The Math Professor doesn't understand it either - Mathematics education is broken.

The joy and power of what we learn in school has been rang out from the curriculum. This article from the Guardian, by Donna Ferguson mirrors my own experience trying to help students with the high school math. Instead of teaching them interesting things, there is too much emphasis on making testable questions, and multiple ways to get at the same concept. Having all children learn 3 different ways to accomplish the same thing slows down the process such that they don’t get time for interesting things. proving an intense depth of unecessary vocabulary and detail that drains the soul of the subject. My similar experience is of confusion trying to help family with very simple math concepts, presented in very complicated ways and being used to separate children into smart and dumb based on irrelevant tests. At these levels the vast majority of students should be getting A grades - theses are simple concepts being taught by competent teachers.

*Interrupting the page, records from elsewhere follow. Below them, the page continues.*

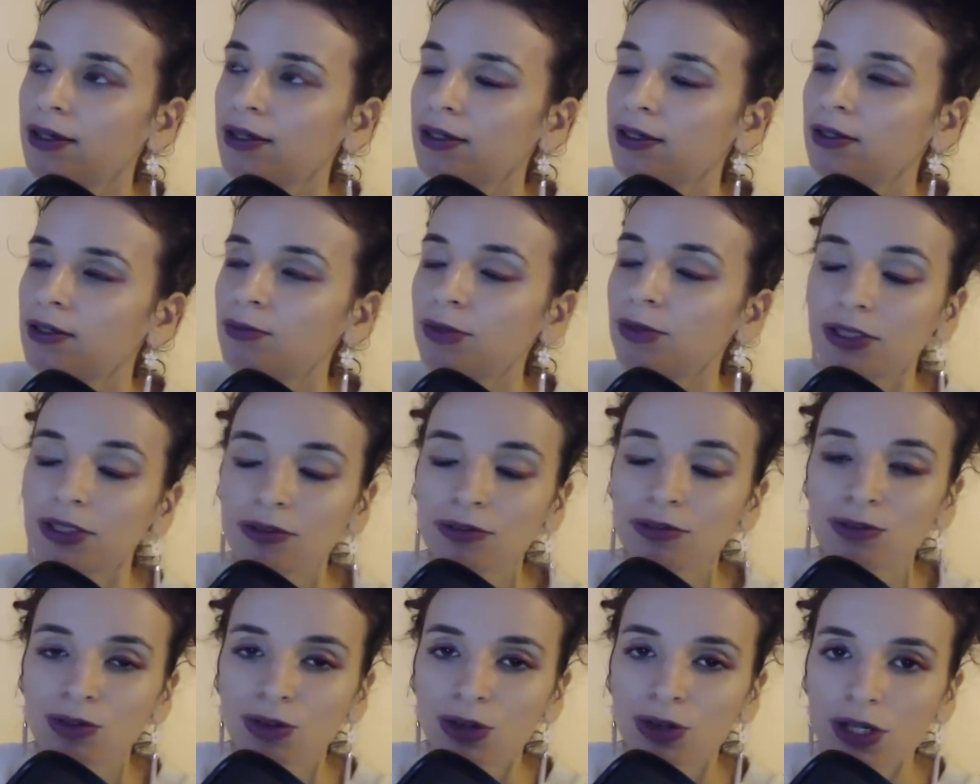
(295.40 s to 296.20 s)
But
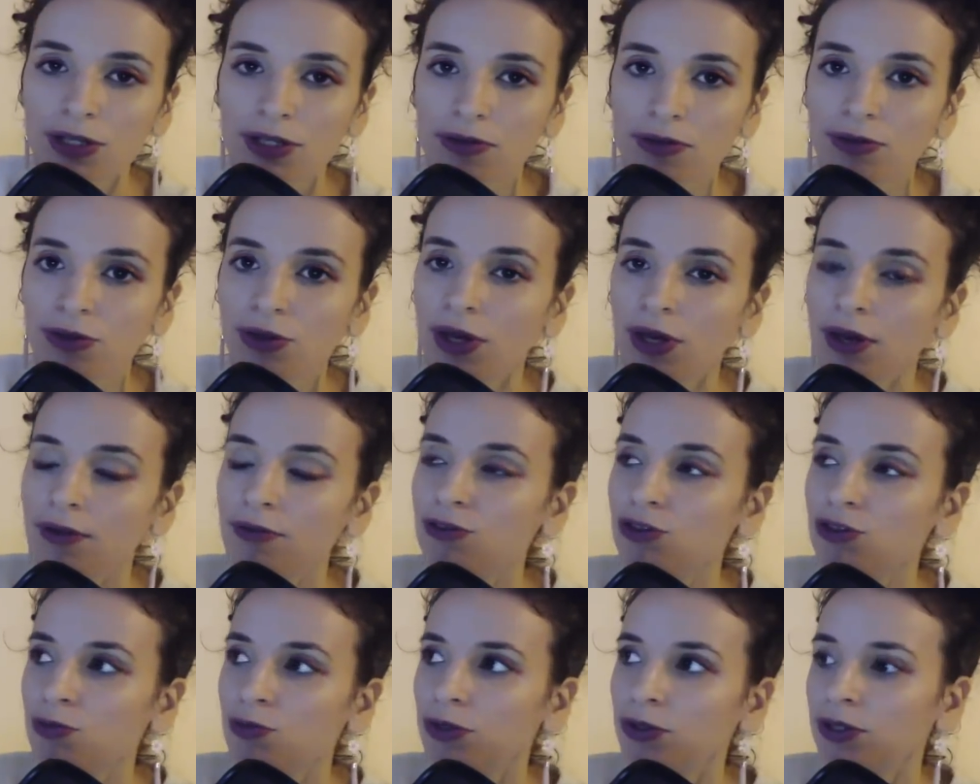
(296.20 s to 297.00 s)
of course, if you have
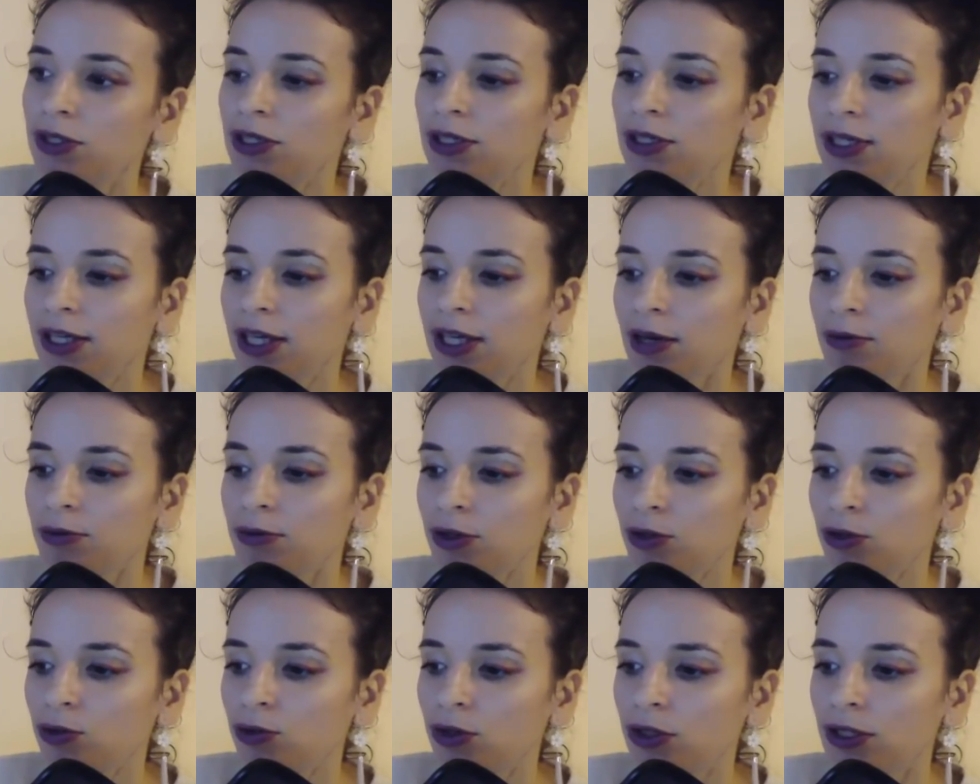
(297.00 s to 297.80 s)
Jupiter in
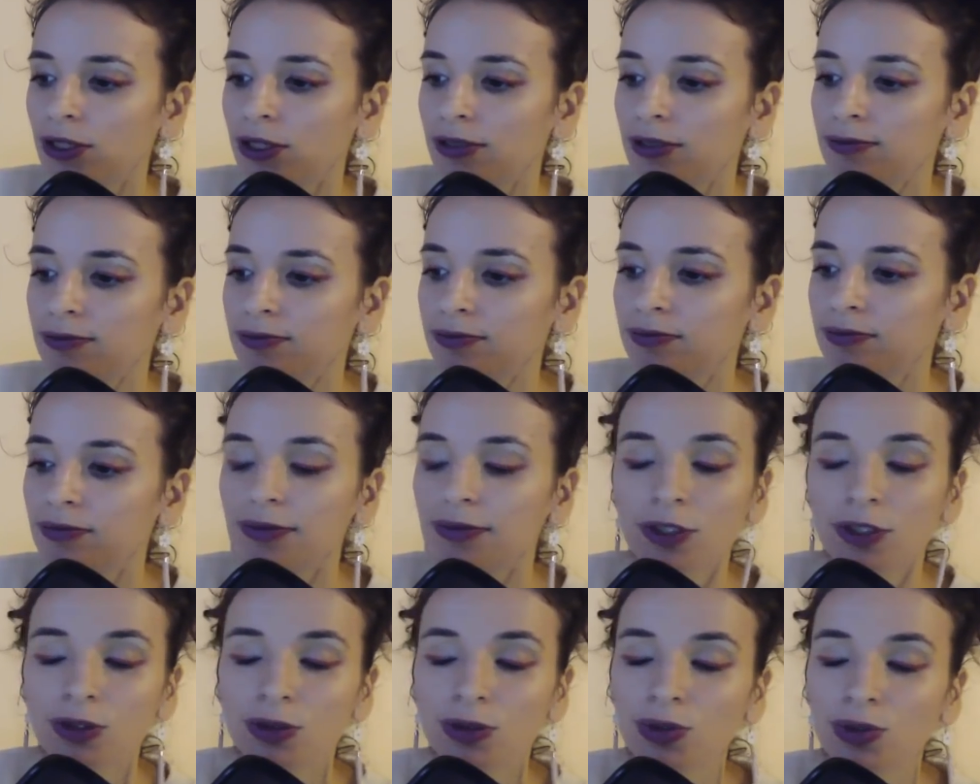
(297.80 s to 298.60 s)
Capricorn,
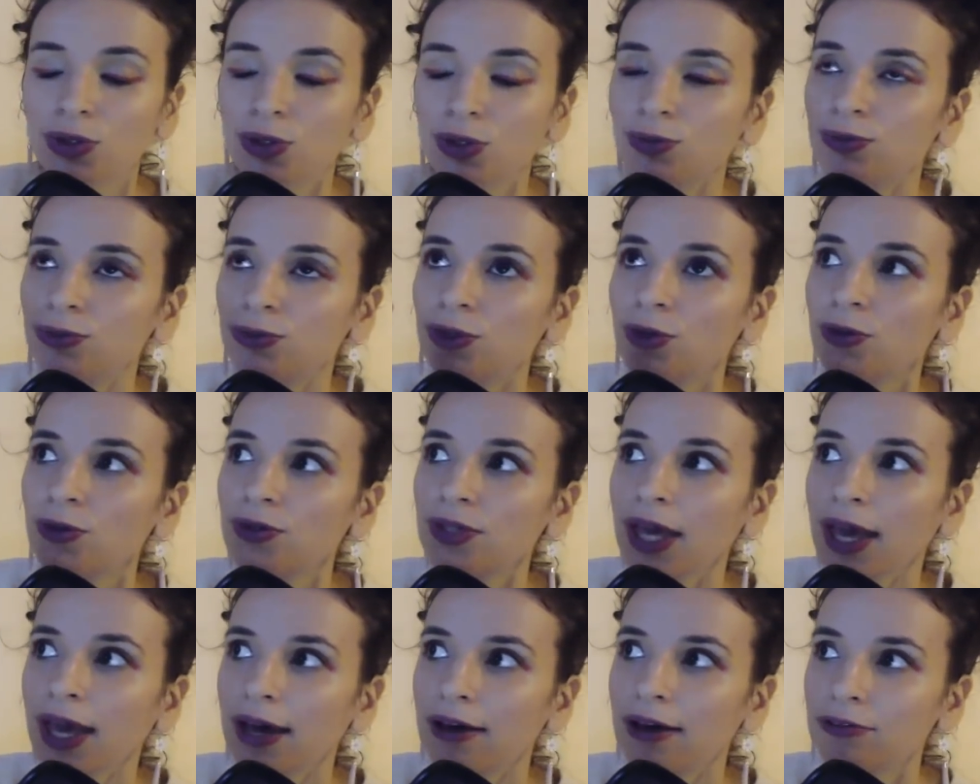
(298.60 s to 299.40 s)
you don't
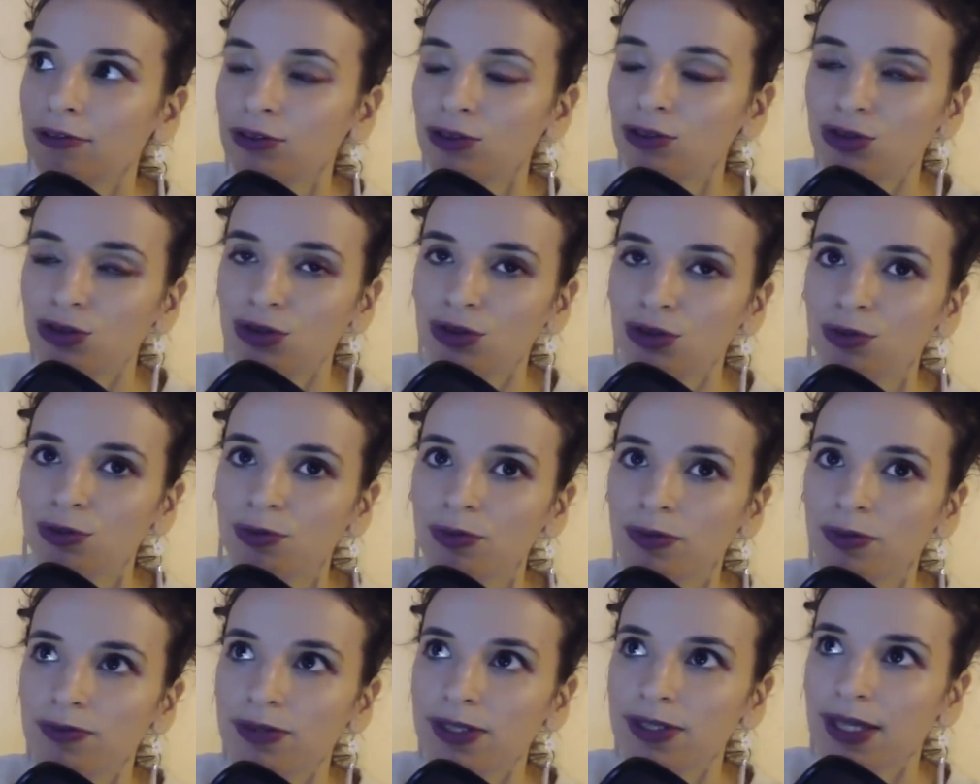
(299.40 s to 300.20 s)
have to
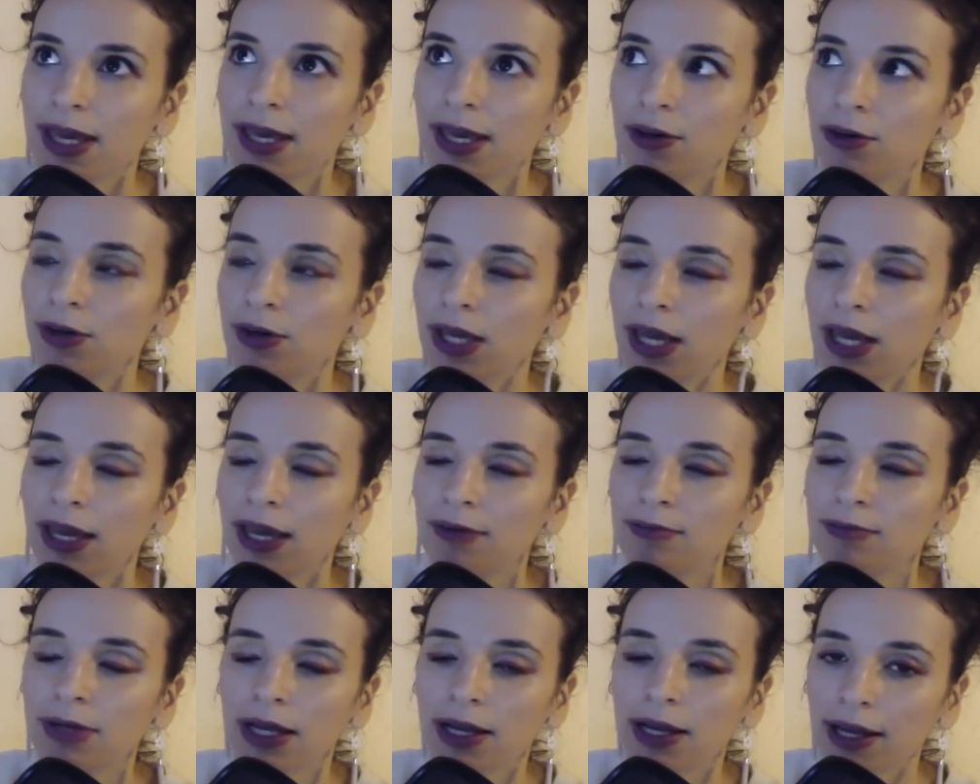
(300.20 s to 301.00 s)
say, okay,
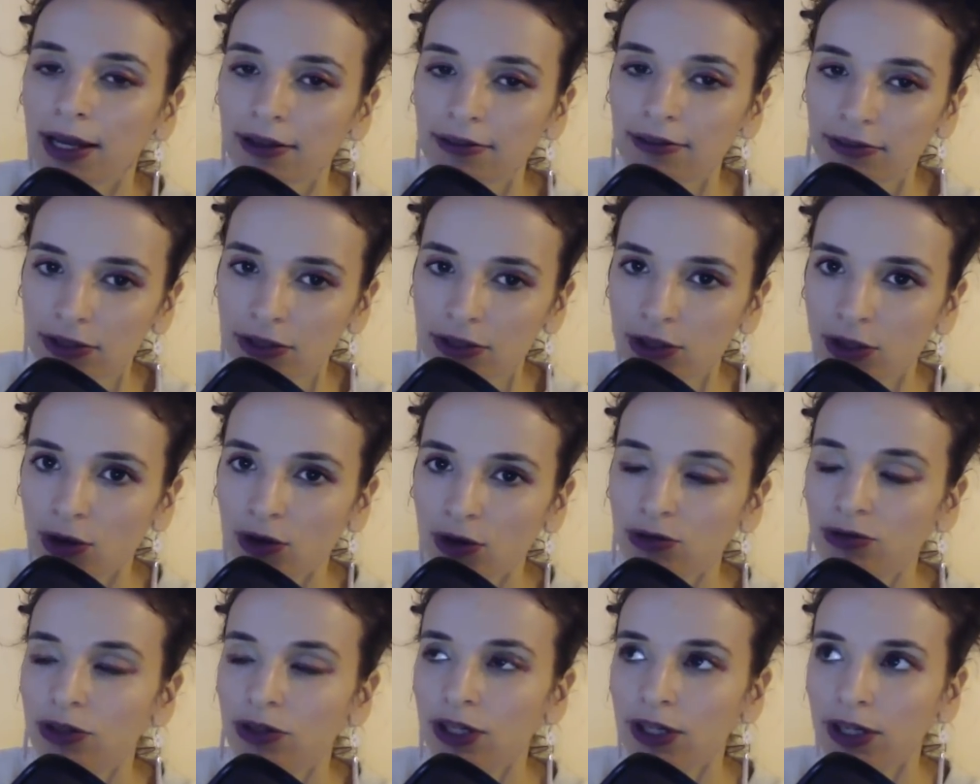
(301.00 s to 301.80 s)
my life is
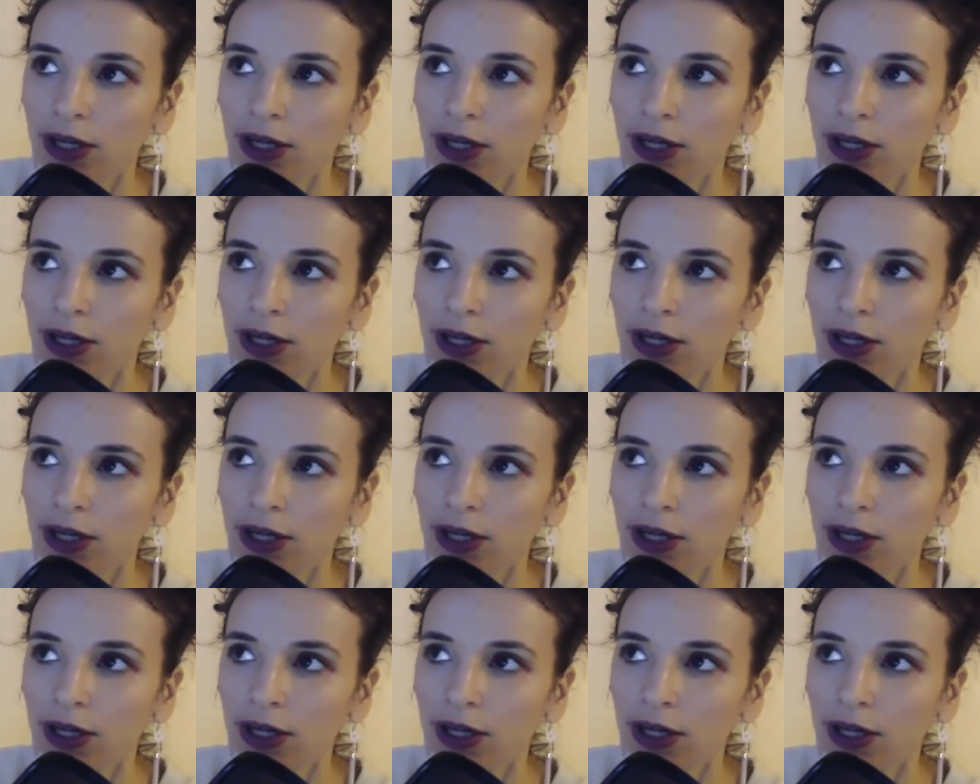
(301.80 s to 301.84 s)
over.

Worst, when children ask “Will I ever use this in real life?” the truth is they will not, as spending too much time on irrelevant things has left no time for teaching cool and useful things.

This is particularly important today where computers have changed the way we do math, and new fields such as statistics, machine learning and information theory have come along, have changed the world, and the affect math has on us in real life is greater than ever - and impenetrable to high school graduates.

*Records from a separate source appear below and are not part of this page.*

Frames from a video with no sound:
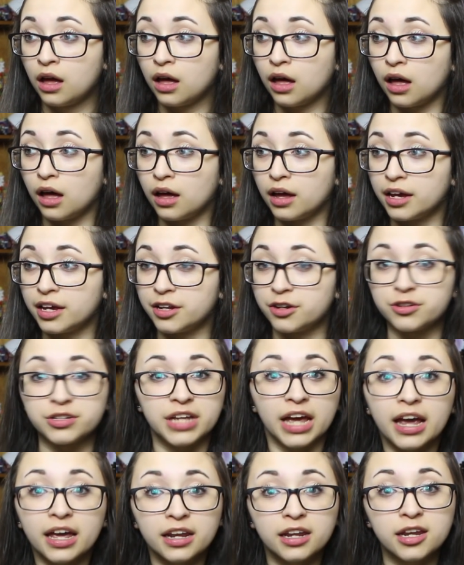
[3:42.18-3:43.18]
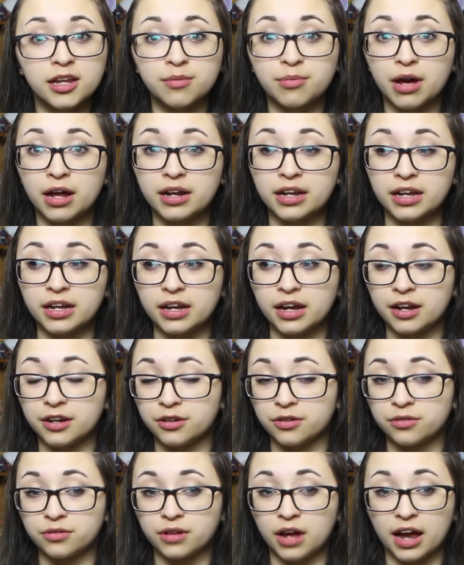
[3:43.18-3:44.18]
entertain anybody.
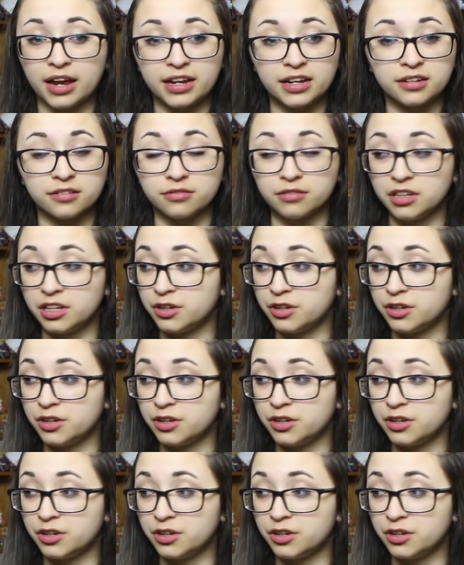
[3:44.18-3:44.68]
I can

- My suggestion is a new survey course for the end of high school - a light survey of all the things we use math for - not just calculus and differential equations. And for each subject surveyed there must be an explanation of how this subject affects our lives or changes our knowledge of the world - i.e. for every subject and answer to the question Will I ever use this in real life?

“I’d never heard of a ‘bar model’ or a ‘part-whole model’. I had to get my kids to teach me.” He was shocked by how many of these different, “intimidating” methods and models primary school children are expected to use to solve basic maths problems. “I’ve never needed to use them – you don’t need to know all these different mental models to do maths,” he says.